PSY 333 — Week 4, Class 2

Weird properties of random numbers 2

Last time we saw how people can make bad judgments about random numbers. This is because their “representation” of what random numbers should look like is wrong. In particular, we showed how people underestimate the variability in small samples of random numbers. We also showed that this can have real-world implications for the judgments we make about things like cancer clusters and school size.

Today we will investigate another way in which people’s intuitions about random numbers go awry because their representations of random numbers are flawed.

A game with random numbers

This example works better in a group demonstration and I will try it again in the Zoom for this class. However, I want to have it in the notes so you can refer back to it later. If it doesn’t make total sense on your first read through, hopefully it will make more sense after class.

This game is all about generating random numbers.
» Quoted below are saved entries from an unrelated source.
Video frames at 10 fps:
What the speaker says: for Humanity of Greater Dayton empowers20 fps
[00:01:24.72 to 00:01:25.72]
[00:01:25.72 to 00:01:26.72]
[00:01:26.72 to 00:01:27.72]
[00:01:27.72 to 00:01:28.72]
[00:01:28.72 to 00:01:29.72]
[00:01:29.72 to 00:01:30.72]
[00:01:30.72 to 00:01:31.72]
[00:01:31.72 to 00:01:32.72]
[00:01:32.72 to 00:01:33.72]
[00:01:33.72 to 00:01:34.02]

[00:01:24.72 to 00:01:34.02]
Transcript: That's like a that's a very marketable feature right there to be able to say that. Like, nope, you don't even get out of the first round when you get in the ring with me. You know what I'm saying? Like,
To start, please do a Google search for

random number

This should give you a tool like this, which allows you to generate a random number between 1 and 10.

Please generate a random number.

If you scored 8 or higher, you are a WINNER! Congratulations! You must be really great at generating random numbers. Now generate another one. What did you get? Hopefully you didn’t let me down … if you did you are just proving that positive reinforcement doesn’t work.
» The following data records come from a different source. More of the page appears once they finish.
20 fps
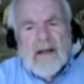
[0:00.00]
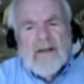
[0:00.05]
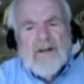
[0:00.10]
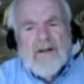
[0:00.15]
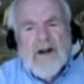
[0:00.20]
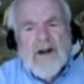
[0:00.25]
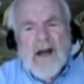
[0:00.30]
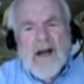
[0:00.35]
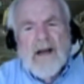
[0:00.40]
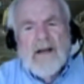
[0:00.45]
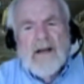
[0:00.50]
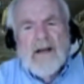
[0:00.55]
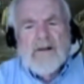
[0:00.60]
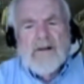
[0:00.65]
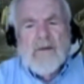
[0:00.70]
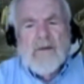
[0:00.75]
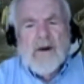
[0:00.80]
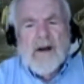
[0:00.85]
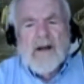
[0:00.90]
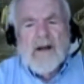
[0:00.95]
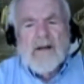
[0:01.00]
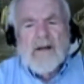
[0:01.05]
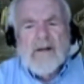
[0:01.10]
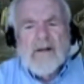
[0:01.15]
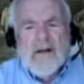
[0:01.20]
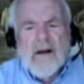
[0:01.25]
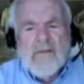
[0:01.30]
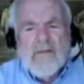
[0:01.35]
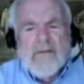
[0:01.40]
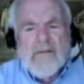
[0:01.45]
Change brings
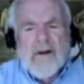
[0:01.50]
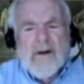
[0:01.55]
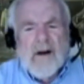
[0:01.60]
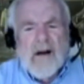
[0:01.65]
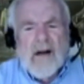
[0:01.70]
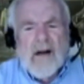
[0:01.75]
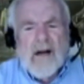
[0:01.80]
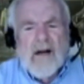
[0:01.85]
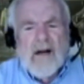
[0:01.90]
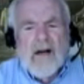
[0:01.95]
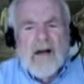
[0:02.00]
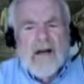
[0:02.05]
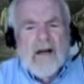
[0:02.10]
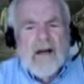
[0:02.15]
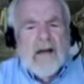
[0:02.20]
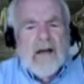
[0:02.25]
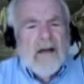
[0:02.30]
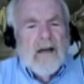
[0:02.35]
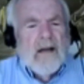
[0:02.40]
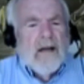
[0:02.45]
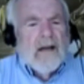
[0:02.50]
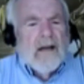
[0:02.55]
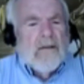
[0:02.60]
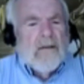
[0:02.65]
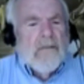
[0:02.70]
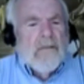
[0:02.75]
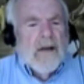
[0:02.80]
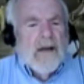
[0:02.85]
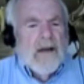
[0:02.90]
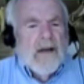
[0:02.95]
suffering.
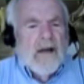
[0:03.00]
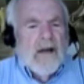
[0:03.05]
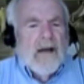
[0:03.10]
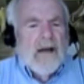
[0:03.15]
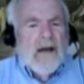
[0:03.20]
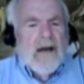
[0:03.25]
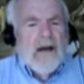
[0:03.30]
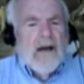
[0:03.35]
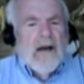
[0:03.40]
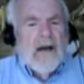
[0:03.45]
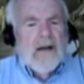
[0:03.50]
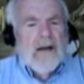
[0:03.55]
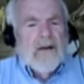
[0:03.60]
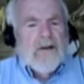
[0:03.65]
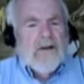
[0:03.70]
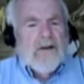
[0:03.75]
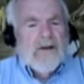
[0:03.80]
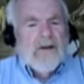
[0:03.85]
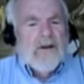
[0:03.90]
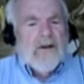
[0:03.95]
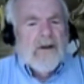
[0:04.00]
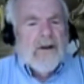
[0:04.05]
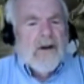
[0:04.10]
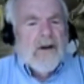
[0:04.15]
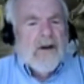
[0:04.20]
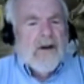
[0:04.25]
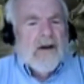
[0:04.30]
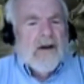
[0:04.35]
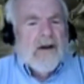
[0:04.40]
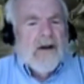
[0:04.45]
Being
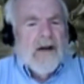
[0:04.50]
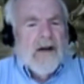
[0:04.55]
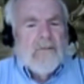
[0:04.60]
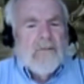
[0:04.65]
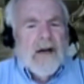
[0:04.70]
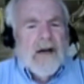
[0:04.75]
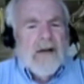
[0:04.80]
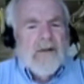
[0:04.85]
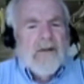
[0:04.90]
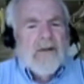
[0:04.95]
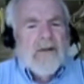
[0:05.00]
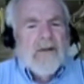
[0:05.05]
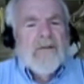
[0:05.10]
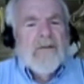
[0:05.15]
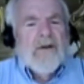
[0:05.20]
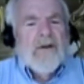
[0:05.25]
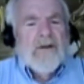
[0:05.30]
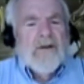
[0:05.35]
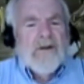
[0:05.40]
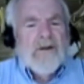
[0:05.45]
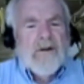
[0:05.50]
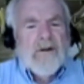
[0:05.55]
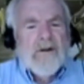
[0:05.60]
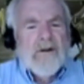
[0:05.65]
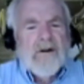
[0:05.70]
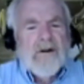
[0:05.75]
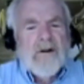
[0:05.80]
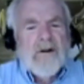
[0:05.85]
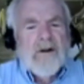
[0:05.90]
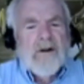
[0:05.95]
uncertain about the
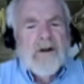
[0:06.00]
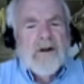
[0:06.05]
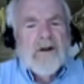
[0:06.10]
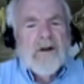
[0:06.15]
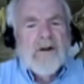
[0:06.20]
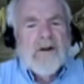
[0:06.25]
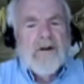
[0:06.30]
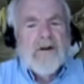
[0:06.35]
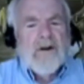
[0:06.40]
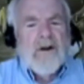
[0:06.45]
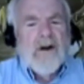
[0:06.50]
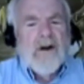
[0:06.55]
future, yourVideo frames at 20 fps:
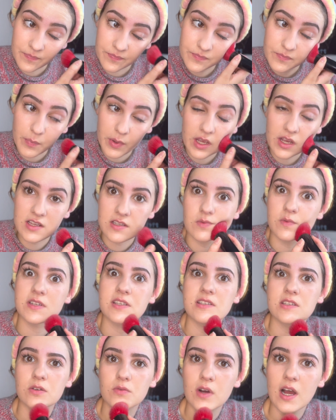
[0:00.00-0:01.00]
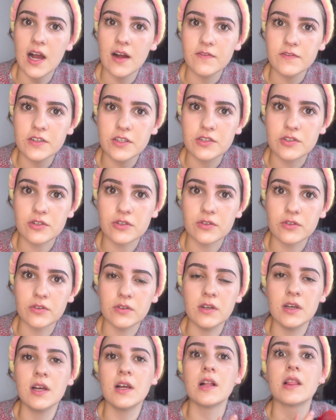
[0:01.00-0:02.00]
because we still have to do
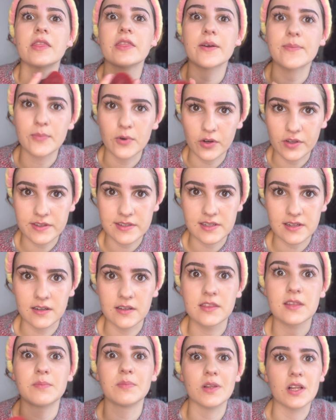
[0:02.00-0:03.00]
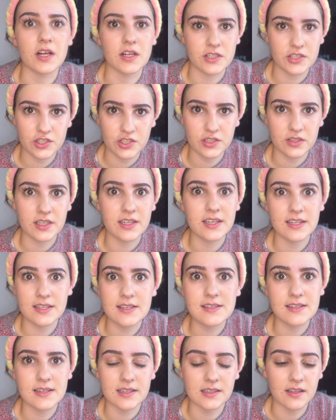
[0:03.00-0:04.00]
the bronzer, the blush, the
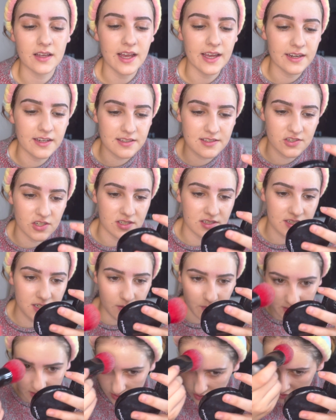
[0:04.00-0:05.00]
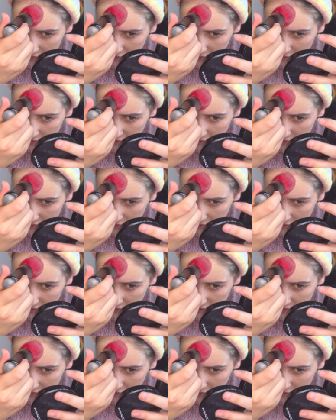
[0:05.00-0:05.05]
concealer, and it's just gonna be tooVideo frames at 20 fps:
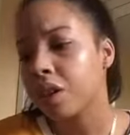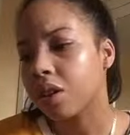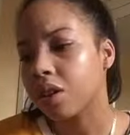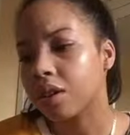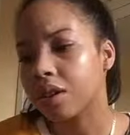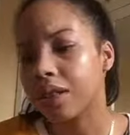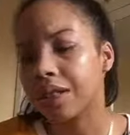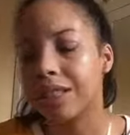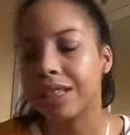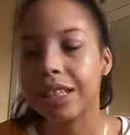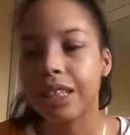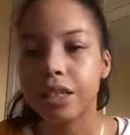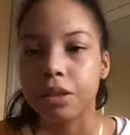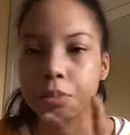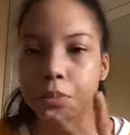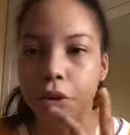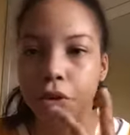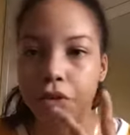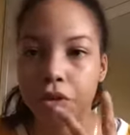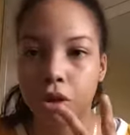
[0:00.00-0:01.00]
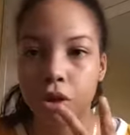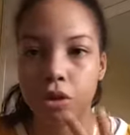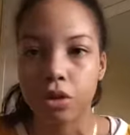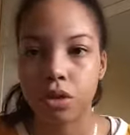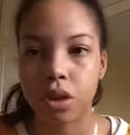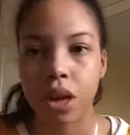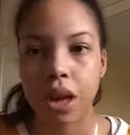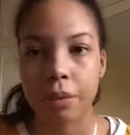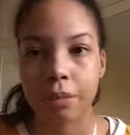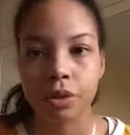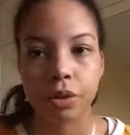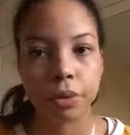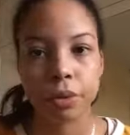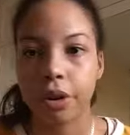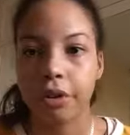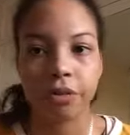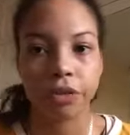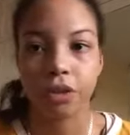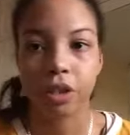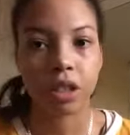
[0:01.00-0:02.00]
because they're saying both of those are Captain
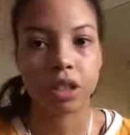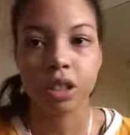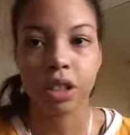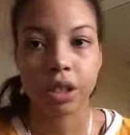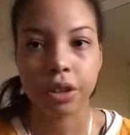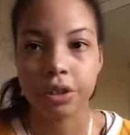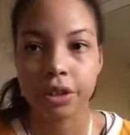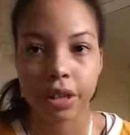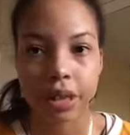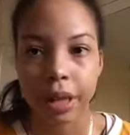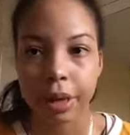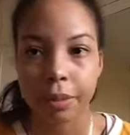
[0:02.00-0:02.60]
Marvel. No, no, those are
If you scored 3 or lower, you are a LOSER! I can’t believe you could do so badly at generating a random number! Now generate another one and do a better job this time. What did you get now? Hopefully you improved … if you did, you are proving that negative reinforcement does work.
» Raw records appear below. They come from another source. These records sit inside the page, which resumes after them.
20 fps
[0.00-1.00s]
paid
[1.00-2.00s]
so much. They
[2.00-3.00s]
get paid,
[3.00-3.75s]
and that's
Of course, the above two statements are crazy! Please don’t take them literally! I promise none of you are losers!

The point of this game is to illustrate a phenomenon known as “Regression to the Mean.” This is where abnormally high or abnormally low numbers tend to average out in the long run.

In this example, it’s clear that the number you get on the second play should be totally unrelated to the number you get on the first play. So the average on the second play will be 5.5 (average of numbers from 1 to 10).

This is illustrated in a simulated example below (with thousands of random numbers).

For the first round winners, their average on the first round is 9. This is not surprising since we defined these winners as having a score of 8 or more. Their average appears to “get worse” on the second round, but that’s only because they are “regressing to the mean” on the second round.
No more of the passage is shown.